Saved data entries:
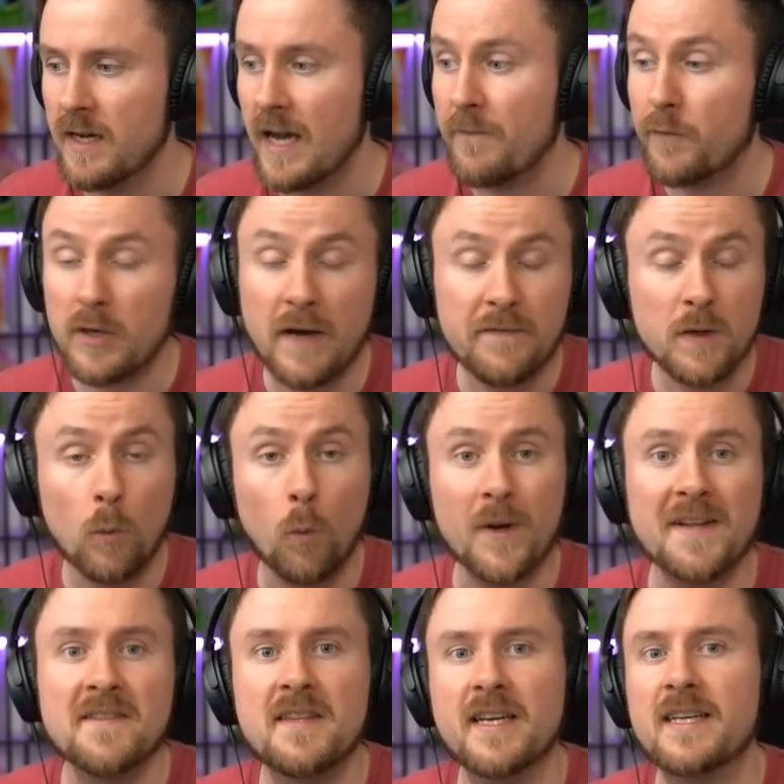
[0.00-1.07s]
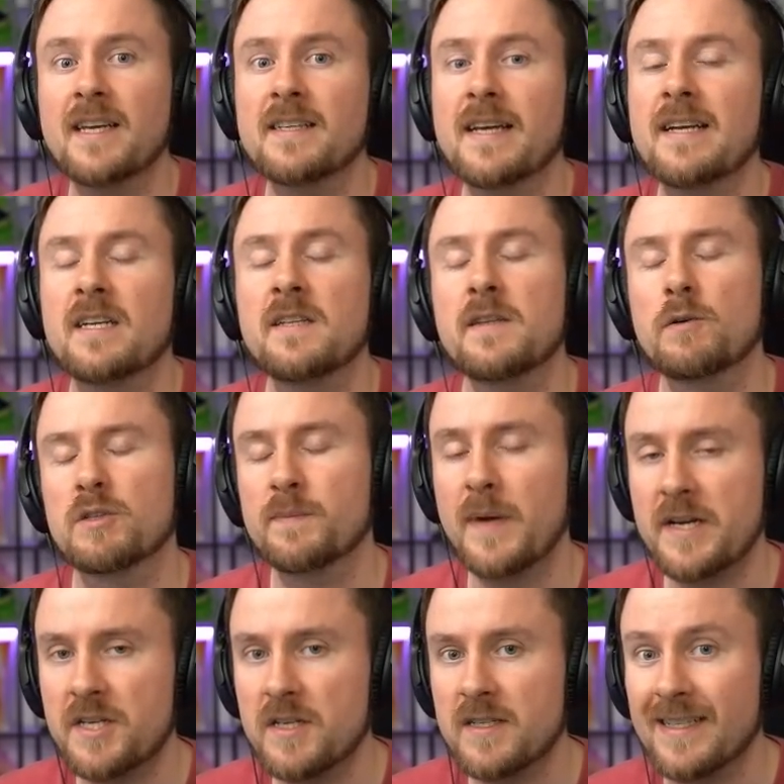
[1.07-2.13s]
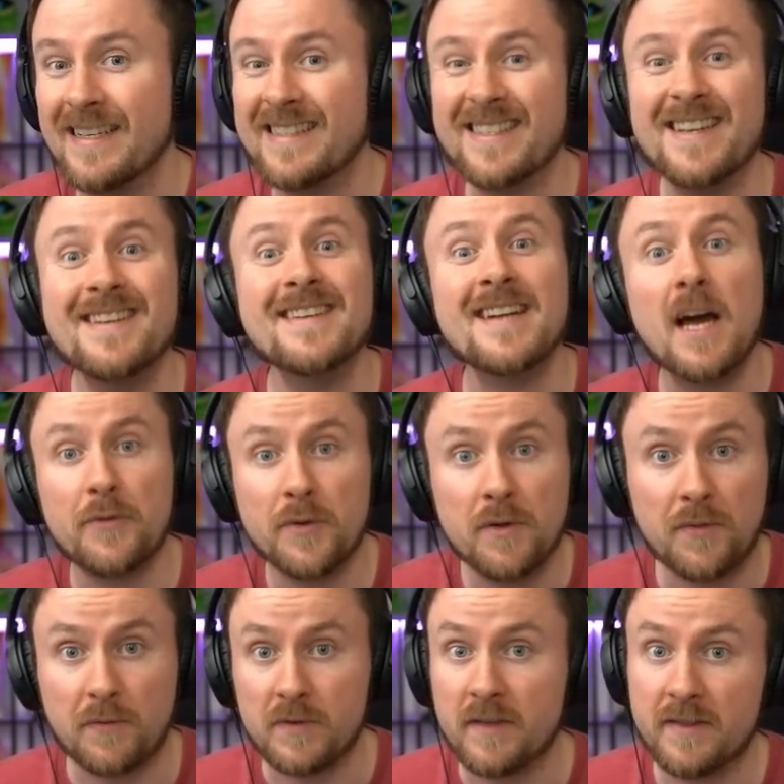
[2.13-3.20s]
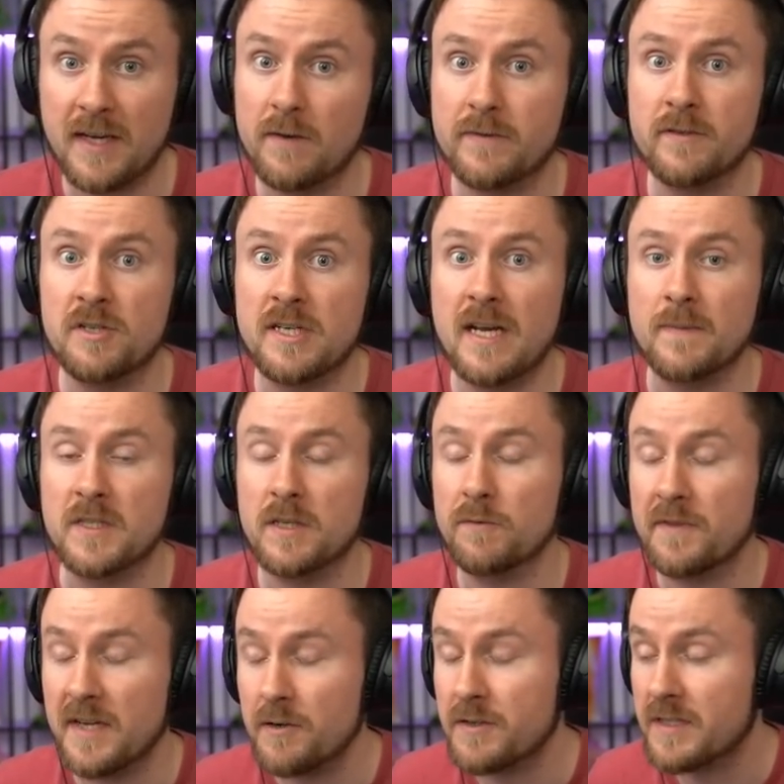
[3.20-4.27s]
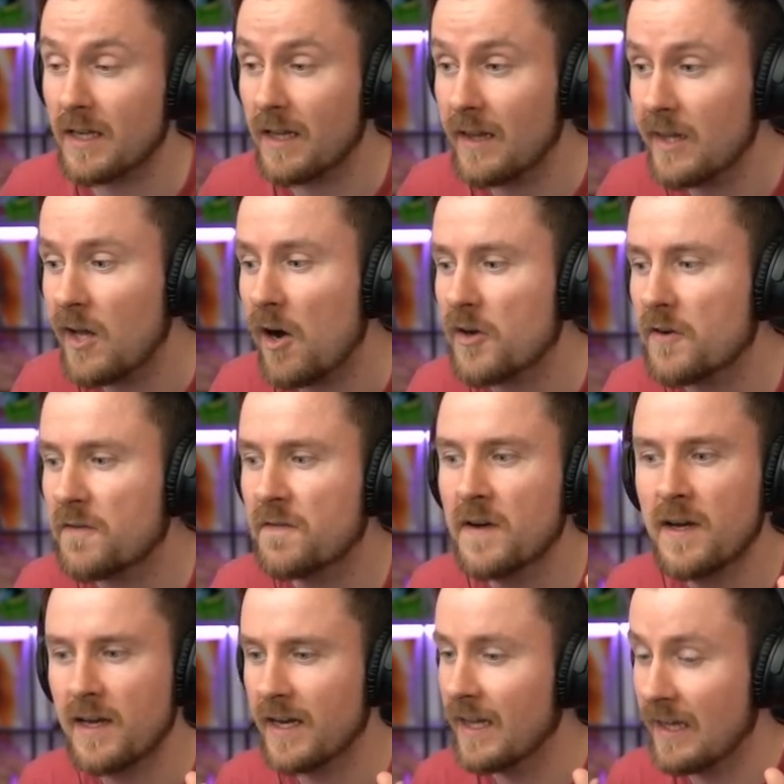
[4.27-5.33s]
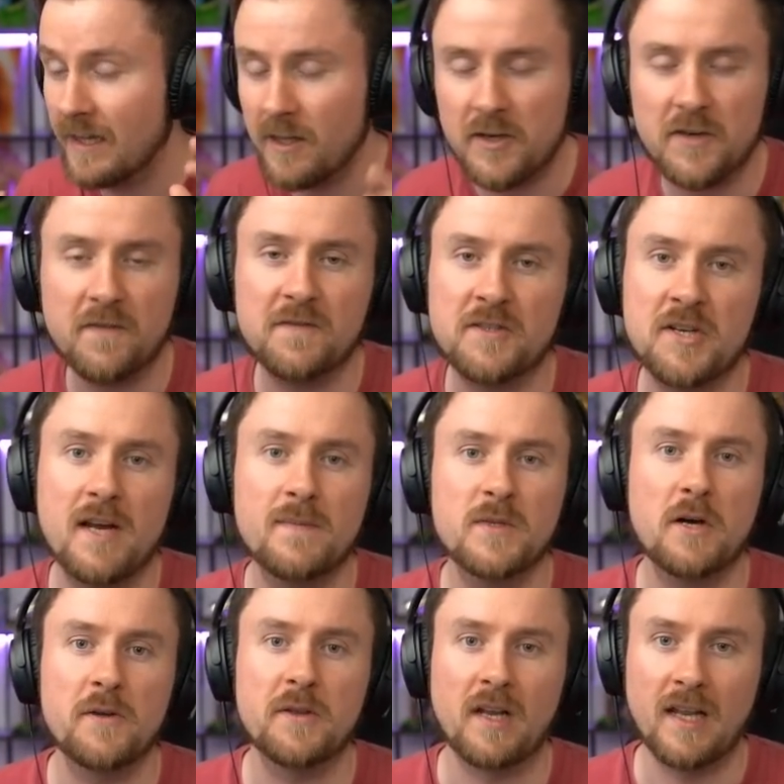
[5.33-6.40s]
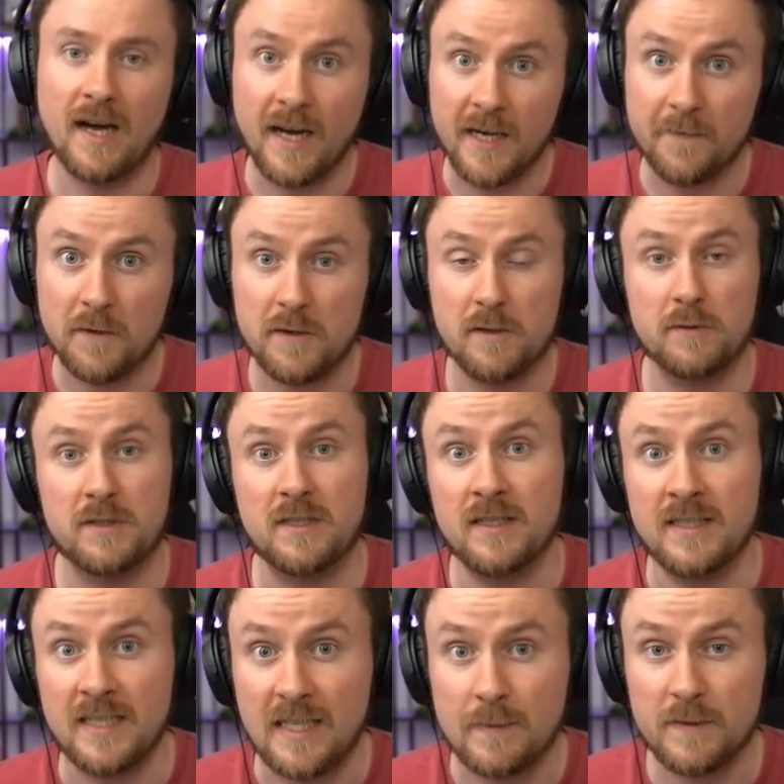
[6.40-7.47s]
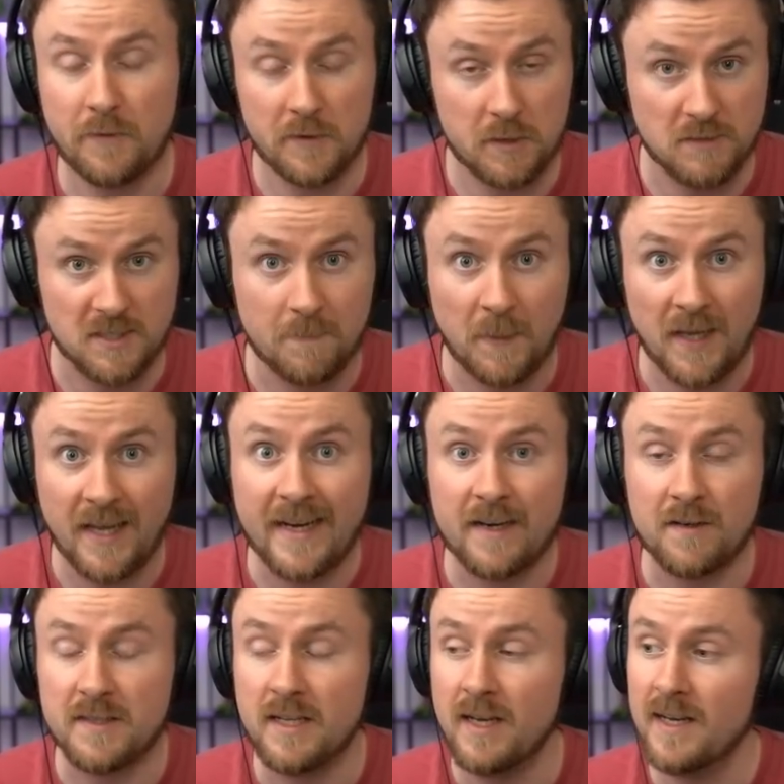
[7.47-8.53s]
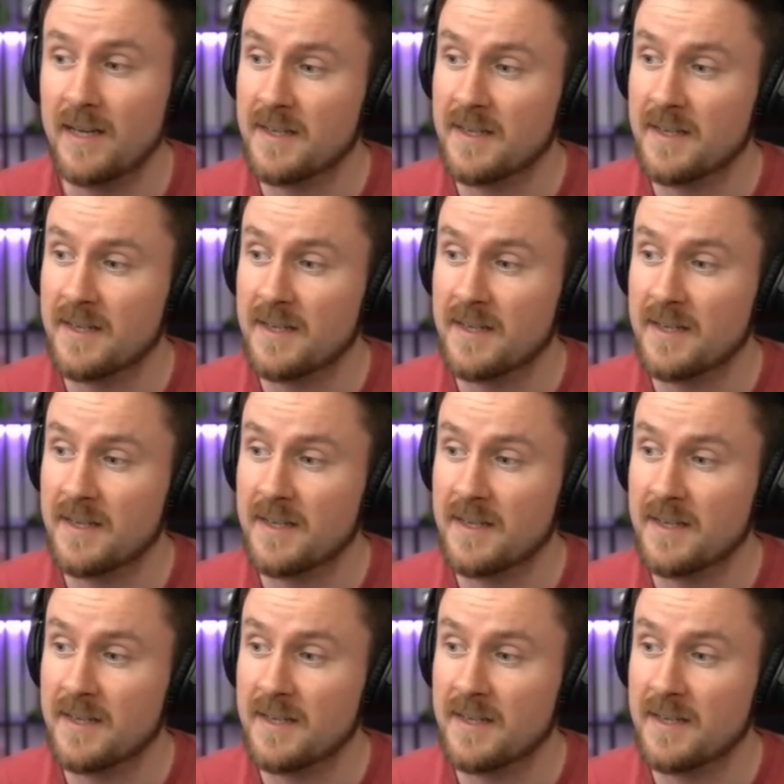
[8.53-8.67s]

And for every win they can get in those matches, it's another three thousand gems. So there's a lot of a lot of gems on the line for those teams, for those players.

■ **WHAT TO WORK ON**: All entries above are to be set down word for word, and the pictures are to be left out.

■ **PROBLEM SOLUTION**:
[0.00-1.07s]
[1.07-2.13s]
[2.13-3.20s]
[3.20-4.27s]
[4.27-5.33s]
[5.33-6.40s]
[6.40-7.47s]
[7.47-8.53s]
[8.53-8.67s]

And for every win they can get in those matches, it's another three thousand gems. So there's a lot of a lot of gems on the line for those teams, for those players.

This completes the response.